Exercise description =>
With pictures omitted, transcribe exactly the lines from the one containing "[0:02.93-0:03.93]" to the end of the records below.

Saved entries =>
☆ ☆ ☆ ☆ ☆ ☆ ☆

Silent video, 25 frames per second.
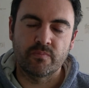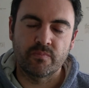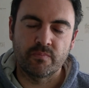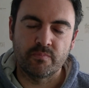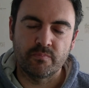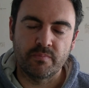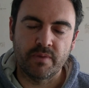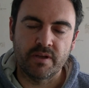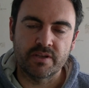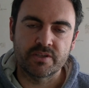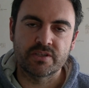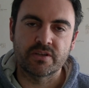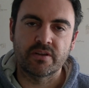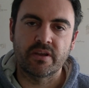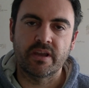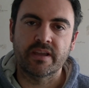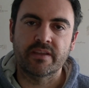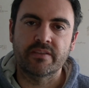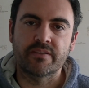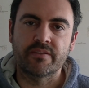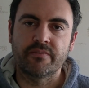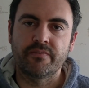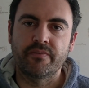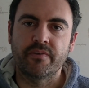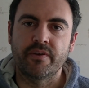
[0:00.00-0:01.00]
much
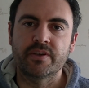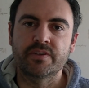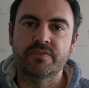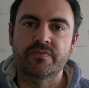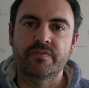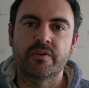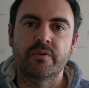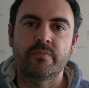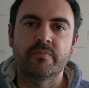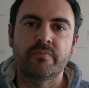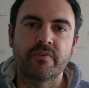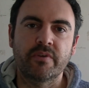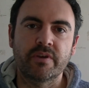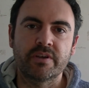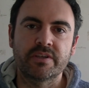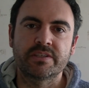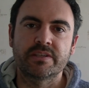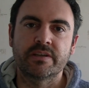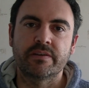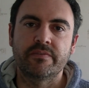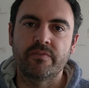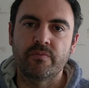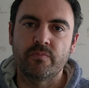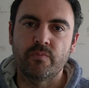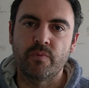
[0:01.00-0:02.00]
like the first film, very
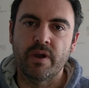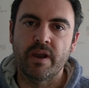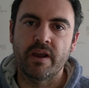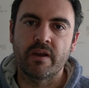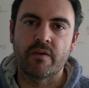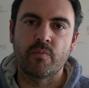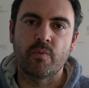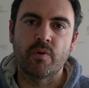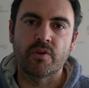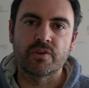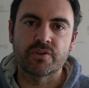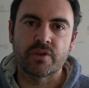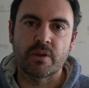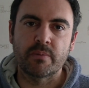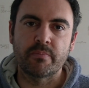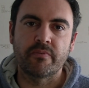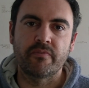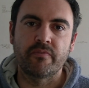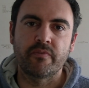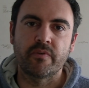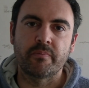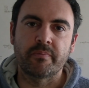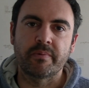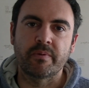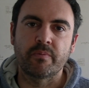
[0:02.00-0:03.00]
self-aware of what type of
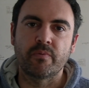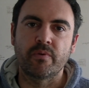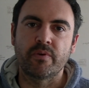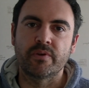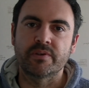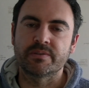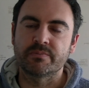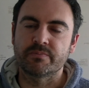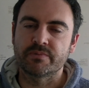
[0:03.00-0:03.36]
film it was.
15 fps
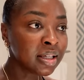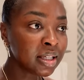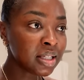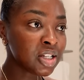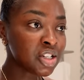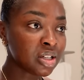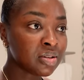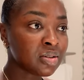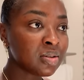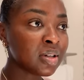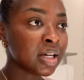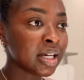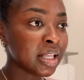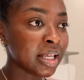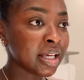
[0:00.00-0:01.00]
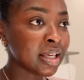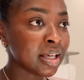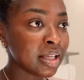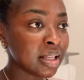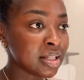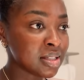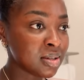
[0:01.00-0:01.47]
In general, I like
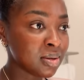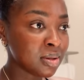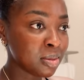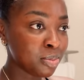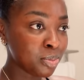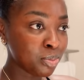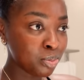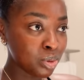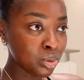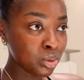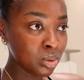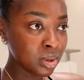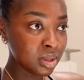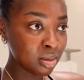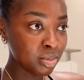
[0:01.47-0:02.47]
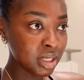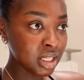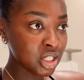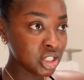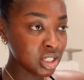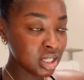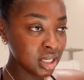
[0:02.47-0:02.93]
it. Let's go to the pool and the
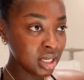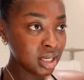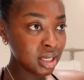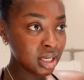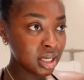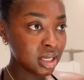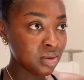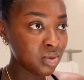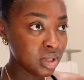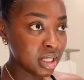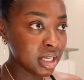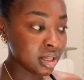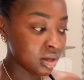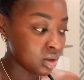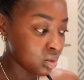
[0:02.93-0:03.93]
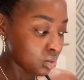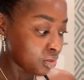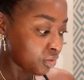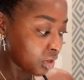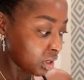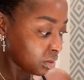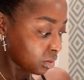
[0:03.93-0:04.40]
beach and really get a whole
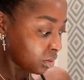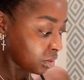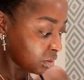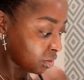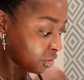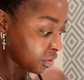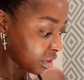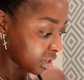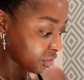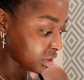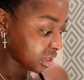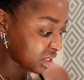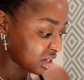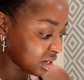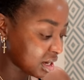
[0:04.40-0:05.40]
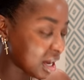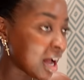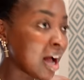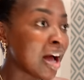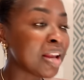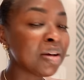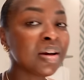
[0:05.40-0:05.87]
feel for everything.
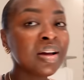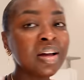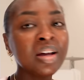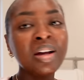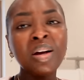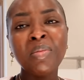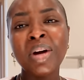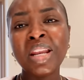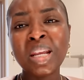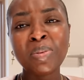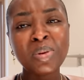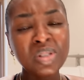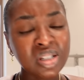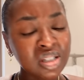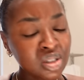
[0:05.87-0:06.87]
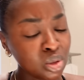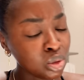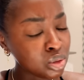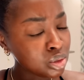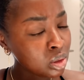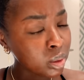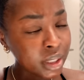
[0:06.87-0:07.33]
God, my nipples are still
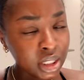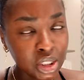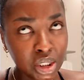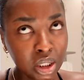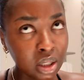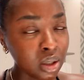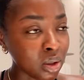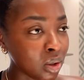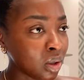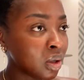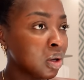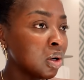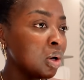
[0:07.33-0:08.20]
so itchy, girl.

☆ ☆ ☆ ☆ ☆ ☆ ☆

Task response =>
[0:02.93-0:03.93]
[0:03.93-0:04.40]
beach and really get a whole
[0:04.40-0:05.40]
[0:05.40-0:05.87]
feel for everything.
[0:05.87-0:06.87]
[0:06.87-0:07.33]
God, my nipples are still
[0:07.33-0:08.20]
so itchy, girl.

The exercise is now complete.